Within hours, the fire spread out of control through a dry Columbia River Gorge. East winds whipped the fire west from ridge to ridge, igniting the nation's most scenic waterfall district. Ash rained on Portland, and the sky was choked with smoke for nearly a week.
The fire burned nearly 49,000 acres and closed 135 miles of trails.
The teenager who started the inferno has been charged by the Hood River district attorney with reckless burning, depositing burning materials on forest lands, unlawful possession of fireworks, criminal mischief and recklessly endangering other persons. His trial will be open to the public.
Why it mattered: Oregon has seen bigger fires, and more devastating ones. But never before in modern Portland memory has a wildfire burned so close to the city—and damaged such a beloved wilderness. Many locals compared the devastation of places in the Columbia Gorge to the eruption of Mount St. Helens in 1980.
"If you go back to September and try to relive that, it was a traumatic experience for everyone throughout the region," says Michael Lang, conservation director at Friends of the Columbia Gorge. "You didn't have to live in the Columbia River Gorge to feel the impact of the soot raining down. People have described it as post-traumatic stress disorder, really, that feeling of anxiety and anxiousness that won't go away."
And few events have ever summoned so many fears at once: climate disasters exacerbated by global warming, the sense that Portland has grown too fast to manage newcomers enjoying the beauty that drew them here, and the infuriating thought of vandals failing to respect sacred places. (The boy who threw the firecracker has not been named by officials because of threats—including lynching—made against him and his family.)
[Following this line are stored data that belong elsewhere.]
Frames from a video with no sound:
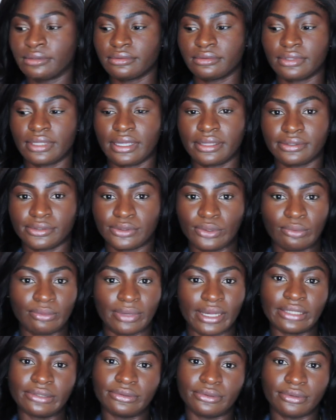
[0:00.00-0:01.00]
yeah, they don't
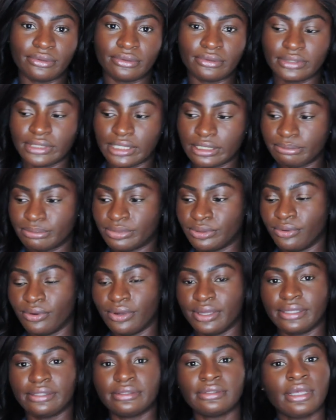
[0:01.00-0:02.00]
mind though, just
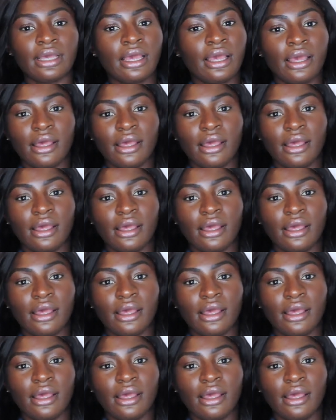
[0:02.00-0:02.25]
going.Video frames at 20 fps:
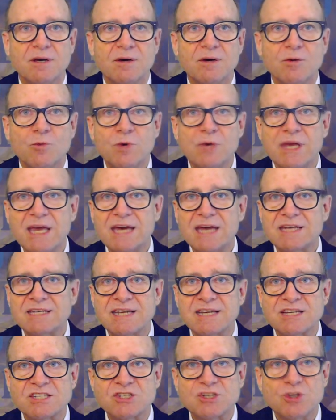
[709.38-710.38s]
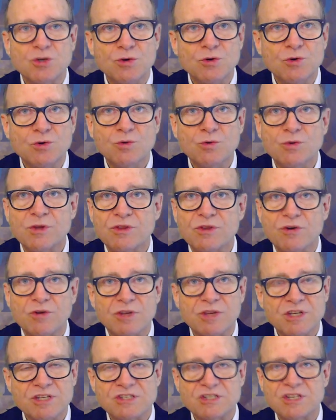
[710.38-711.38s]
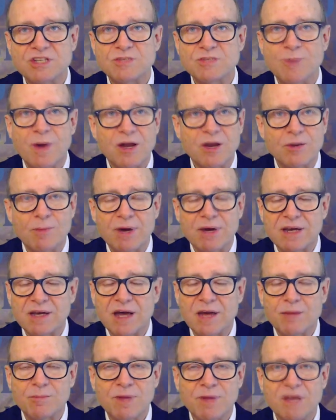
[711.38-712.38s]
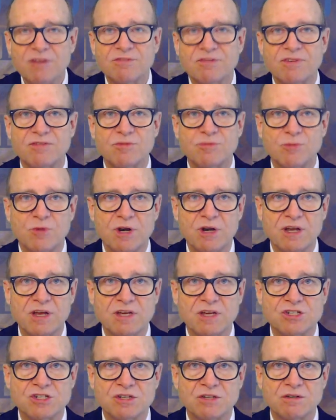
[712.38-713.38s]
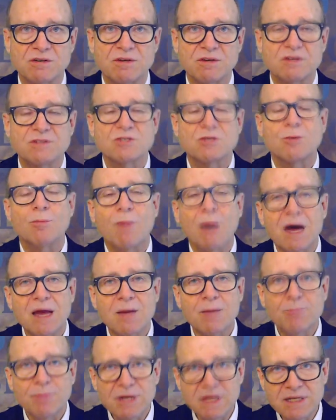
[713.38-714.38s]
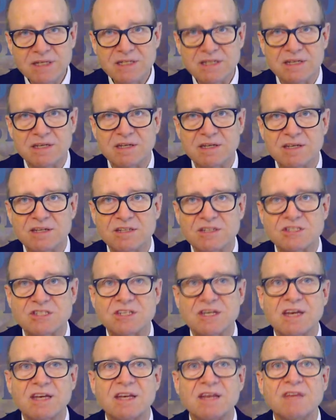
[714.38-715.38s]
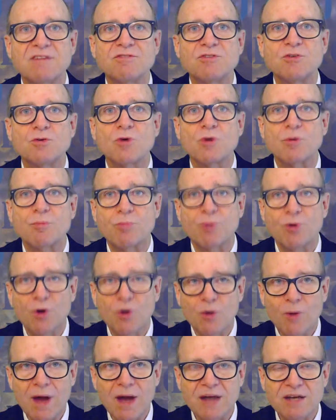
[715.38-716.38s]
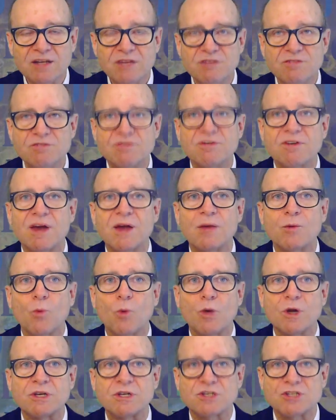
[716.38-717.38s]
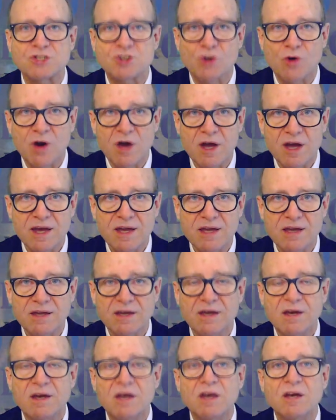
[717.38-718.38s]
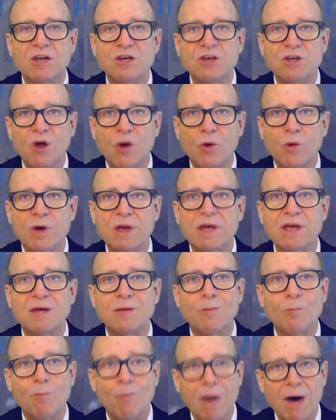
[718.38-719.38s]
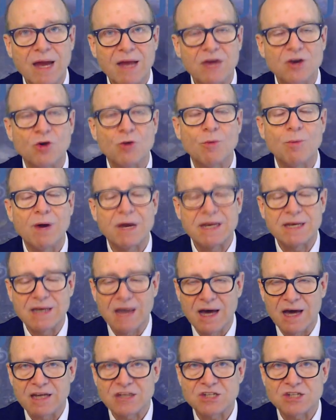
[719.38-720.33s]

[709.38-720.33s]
We can't test who with early disease might or might not benefit from radiation. So my opinion is that if you are proactive and want to try, knowing it might or might not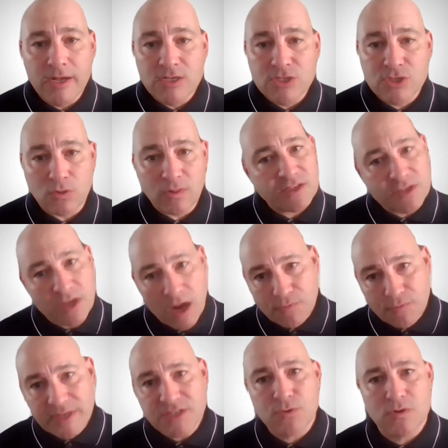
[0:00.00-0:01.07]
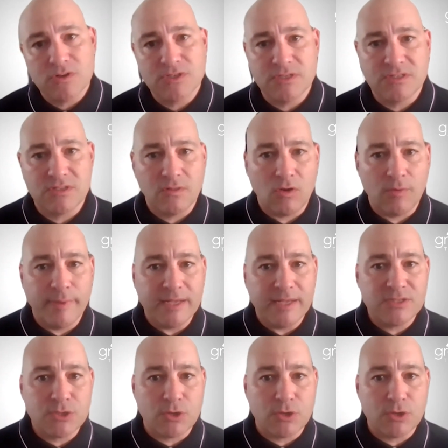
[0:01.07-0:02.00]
So let's talk resources a little bit.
On a more prosaic level, the flames erupted at the start of one of the biggest weekends for the small businesses that line the Columbia River Gorge. The lost revenue from Labor Day weekend was a major financial hit for the area.
"September is the big time of year when a lot of local businesses really make or break it," Lang says. "They really go into the black in September, particularly over the Labor Day weekend. But they were cut off from having any business at all."
Now that Interstate 84 is open again, officials are encouraging people to visit the businesses that lost out on the busy late summer season. But it's unlikely that many trails will reopen until next summer—if then.